If a policy holder is applying for Medicaid, one frequently used solution is to take out a policy loan against the cash value and immediately apply the cash value towards the purchase of a pre-paid funeral at a funeral home. This is much better than just surrendering the insurance policy over for the cash value. By doing this, the cash value is eliminated from the original life insurance policy; the cash value is placed in a specially designed funeral specific insurance policy that can be made irrevocable, therefore providing the policy owner with the best of both worlds. A life insurance that remains intact until death, a preplanned and pre-funded funeral, and the traditional insurance policy’s beneficiary will receive the balance left from the face amount of the insurance policy, minus the loan and any interest to cover the loan.
It looks like this.
$25,000 Face Value from ABC Insurance Company
Minus $10,000 Policy Loan (Zeroed out cash value, used to purchase a pre-paid Funeral insurance policy)
Equals $15,000 Balance at time of death
Minus $10,000 Loan amount ABC insurance company recovers from outstanding loan
Minus $300 interest (Whatever the interest rate is)
Equals $4,700.00 Back to beneficiary and funeral is paid in full.
So why all the fuss?

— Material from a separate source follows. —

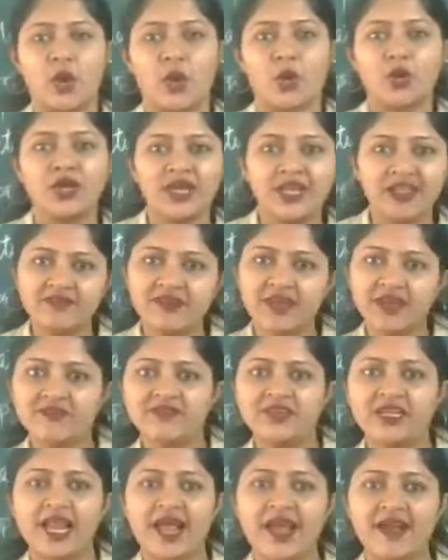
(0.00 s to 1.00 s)
Only when
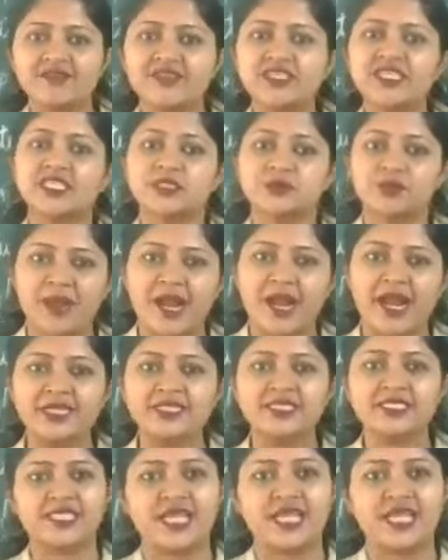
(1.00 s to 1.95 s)
we have these plants,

There is disconnect in the law around this topic. There are laws that insurance companies follow. Laws that the funeral homes adhere too, caseworker guidelines/ manuals, and finally Medicaid qualification guidelines/ manuals, none of which are congruent in vernacular. This leaves the door wide open for subjective interpretation, as well as inconsistency between funeral homes and insurance companies.
What’s the end result? Confusion! Confusion between all individuals or parties involved, who simply want to do the right thing and provide a means to an end.
So please keep in mind, many good people who are trying to do the right thing, can and do receive misinformation, which can and often does end up being fixable. However, what may seem relatively simple may be a very difficult task.